● Problem description
Any pictures in the records below must be left out when you repeat the lines from the line containing "[85.75-86.75s]" through the line containing "What the speaker" exactly.

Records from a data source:
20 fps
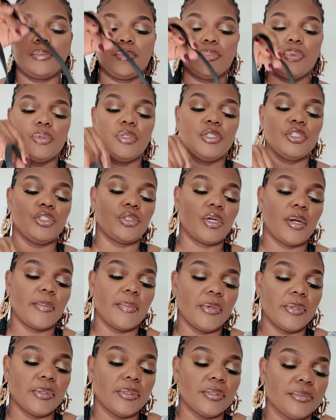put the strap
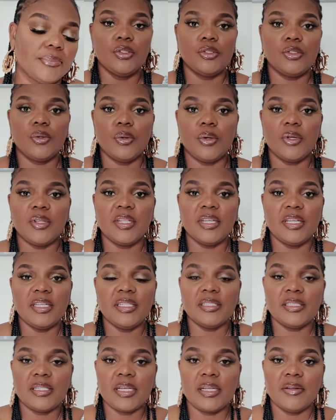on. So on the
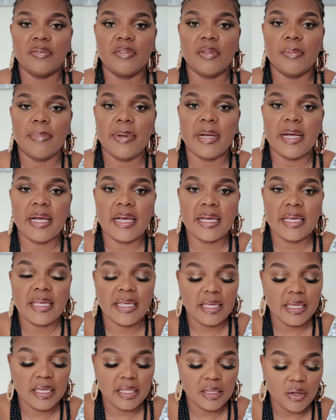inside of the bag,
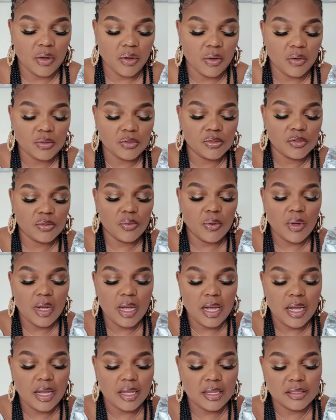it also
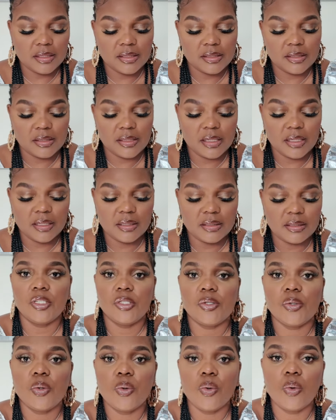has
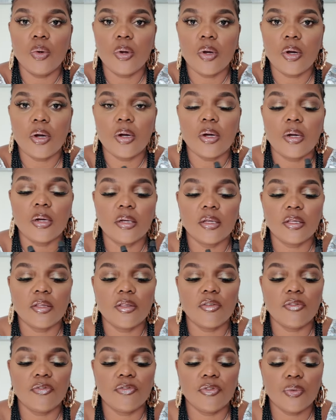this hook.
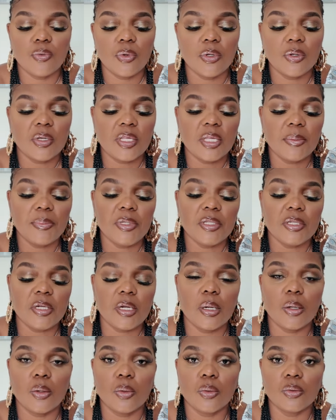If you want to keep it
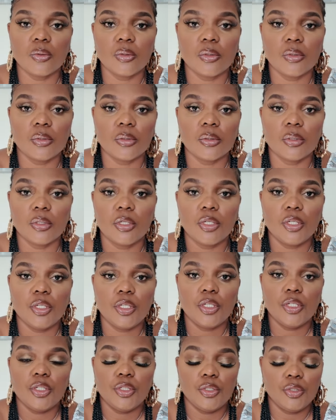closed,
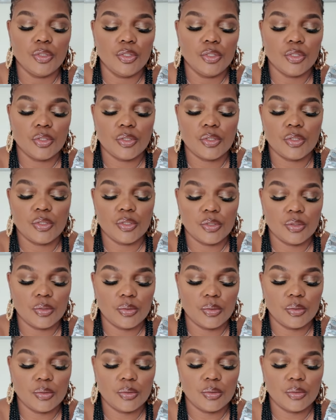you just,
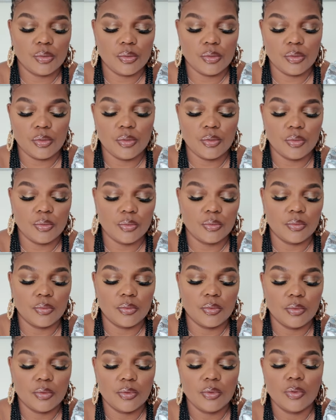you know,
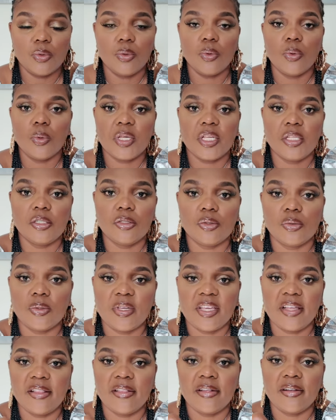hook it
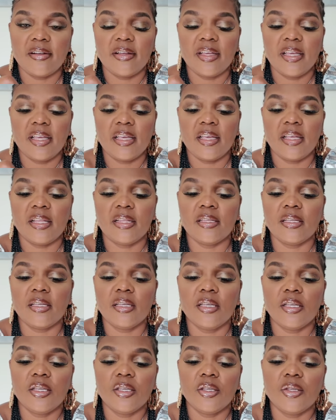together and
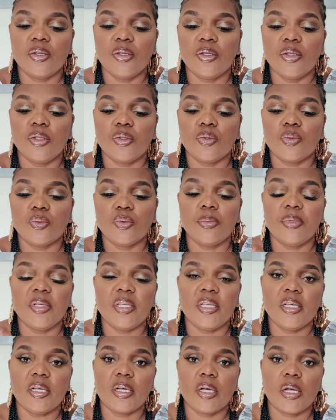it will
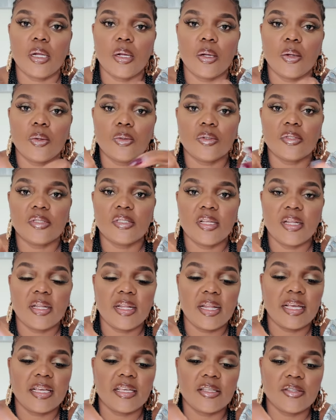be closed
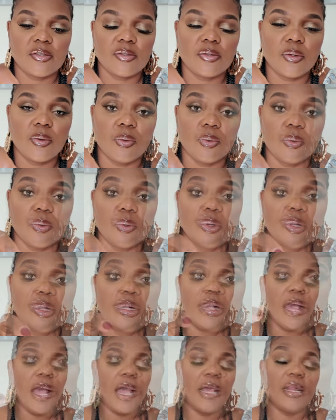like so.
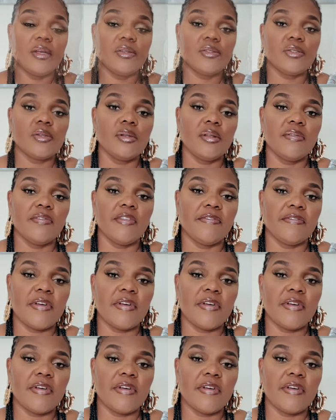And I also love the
--
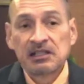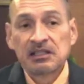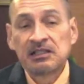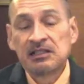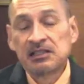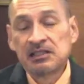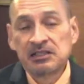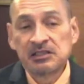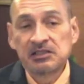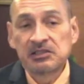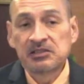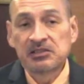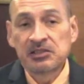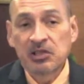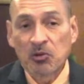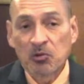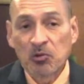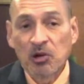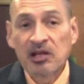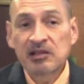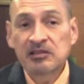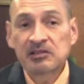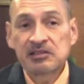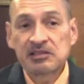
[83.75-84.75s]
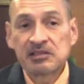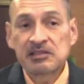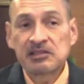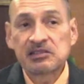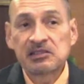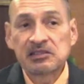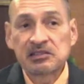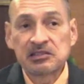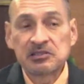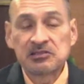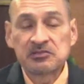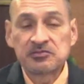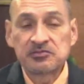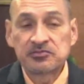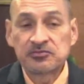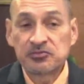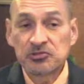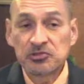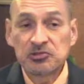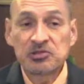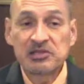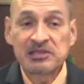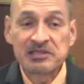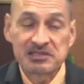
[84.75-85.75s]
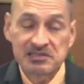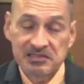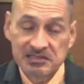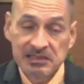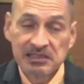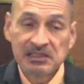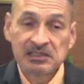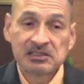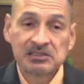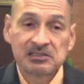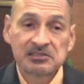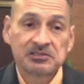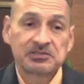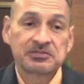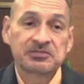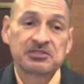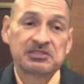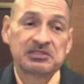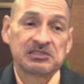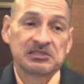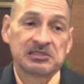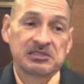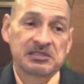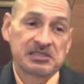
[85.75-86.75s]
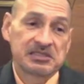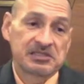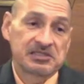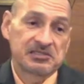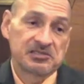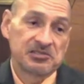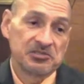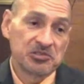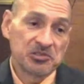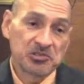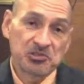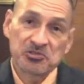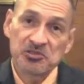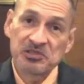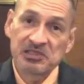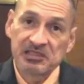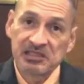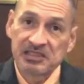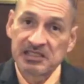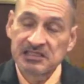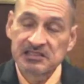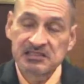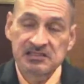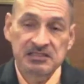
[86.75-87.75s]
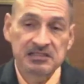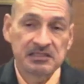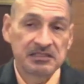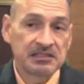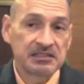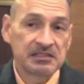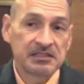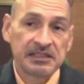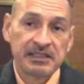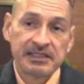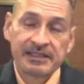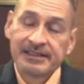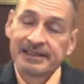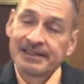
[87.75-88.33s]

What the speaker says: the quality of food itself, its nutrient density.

● Written response
[85.75-86.75s]
[86.75-87.75s]
[87.75-88.33s]

What the speaker says: the quality of food itself, its nutrient density.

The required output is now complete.